De ver aquella carnicería se le había revuelto el estómago. Necesitaba un descanso. Salió a la galería, la noche era preciosa. Bajó a la playa y paseó muy despacio por la orilla del mar. Estuvo media hora larga paseando y, poco a poco, el aire salado le despejó la mente. Regresó a casa, encendió el televisor y contempló una y otra vez las imágenes que captaban a Puka muerto. Durante el paseo debía de haber cogido frío, pues en el hombro lastimado empezó a notar punzadas de dolor. Visionó y volvió a visionar las imágenes unas diez veces, adelantando y retrocediendo, parando y acelerando hasta que los ojos se le empezaron a cerrar. No había nada fuera de su sitio. ¿Querían que pareciera una desgracia? Pues parecía una desgracia. Comparó las imágenes de Puka con las del otro albañil que también había caído desde un andamio, Antonio Marchica. Bueno, si algo se podía decir era que el cuerpo de Puka, la posición de sus brazos y piernas era tan idéntica a lo que uno podía esperar en semejantes circunstancias, que resultaba falsa. Parecía puesto allí por un director de cine para rodar una escena. Los brazos de Marchica no se veían, pues estaban debajo del cuerpo. En cambio, el brazo derecho de Puka formaba un perfecto arco por encima de su cabeza mientras que el izquierdo estaba alineado con el cuerpo, ligeramente separado. El rostro de Marchica no se distinguía porque estaba hundido en la tierra, mientras que Puka estaba de perfil y se apreciaba buena parte de la herida de la cabeza. A Montalbano no le habría sorprendido oír la voz de alguien gritando: «¡Silencio! ¡Acción!» Sin embargo, se preguntó: «Si no hubiera recibido el anónimo que me ponía sobre aviso, ¿habría tenido la misma sensación de montaje, de teatro?» No supo responder. Miró el reloj, ya eran las dos. Apagó el televisor y se fue al cuarto de baño.
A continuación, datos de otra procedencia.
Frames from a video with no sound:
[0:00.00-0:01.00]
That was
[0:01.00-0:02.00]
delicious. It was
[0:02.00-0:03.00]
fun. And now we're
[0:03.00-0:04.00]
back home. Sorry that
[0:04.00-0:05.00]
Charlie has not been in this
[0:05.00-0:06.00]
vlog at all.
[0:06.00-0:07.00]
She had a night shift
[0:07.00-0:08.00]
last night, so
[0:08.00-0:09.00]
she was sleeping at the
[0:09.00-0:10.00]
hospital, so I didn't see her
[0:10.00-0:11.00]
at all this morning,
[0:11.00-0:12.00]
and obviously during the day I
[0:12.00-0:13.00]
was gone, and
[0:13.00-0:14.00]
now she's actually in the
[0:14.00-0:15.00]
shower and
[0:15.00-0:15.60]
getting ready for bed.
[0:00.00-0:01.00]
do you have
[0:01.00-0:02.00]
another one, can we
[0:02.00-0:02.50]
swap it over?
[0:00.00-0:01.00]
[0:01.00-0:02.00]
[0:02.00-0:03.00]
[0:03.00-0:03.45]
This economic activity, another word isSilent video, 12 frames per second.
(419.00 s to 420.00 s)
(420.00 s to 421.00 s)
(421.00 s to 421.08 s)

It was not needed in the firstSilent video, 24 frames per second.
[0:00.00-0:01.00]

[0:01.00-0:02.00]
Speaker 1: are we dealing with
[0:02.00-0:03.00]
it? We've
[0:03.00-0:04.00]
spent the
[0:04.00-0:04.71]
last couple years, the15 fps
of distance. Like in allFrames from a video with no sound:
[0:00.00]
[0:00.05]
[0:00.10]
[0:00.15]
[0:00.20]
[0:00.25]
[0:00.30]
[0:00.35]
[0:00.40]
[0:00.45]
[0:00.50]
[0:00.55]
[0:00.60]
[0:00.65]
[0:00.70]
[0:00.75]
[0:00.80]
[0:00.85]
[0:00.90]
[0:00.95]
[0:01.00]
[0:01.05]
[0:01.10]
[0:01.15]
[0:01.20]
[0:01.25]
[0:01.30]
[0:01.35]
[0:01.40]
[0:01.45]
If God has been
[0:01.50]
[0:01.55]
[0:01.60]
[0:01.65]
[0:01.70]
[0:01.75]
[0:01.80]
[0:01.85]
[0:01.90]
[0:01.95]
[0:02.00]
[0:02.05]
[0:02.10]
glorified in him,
Le dolía mucho el hombro y buscó largo rato en el botiquín una pomada que Ingrid le había aplicado una vez justo en aquel mismo hombro y que tan bien le había ido. Como es natural, no la encontró. Se fue a la cama y, tras haber dado vueltas y más vueltas para encontrar la posición menos dolorosa para el hombro, finalmente se durmió.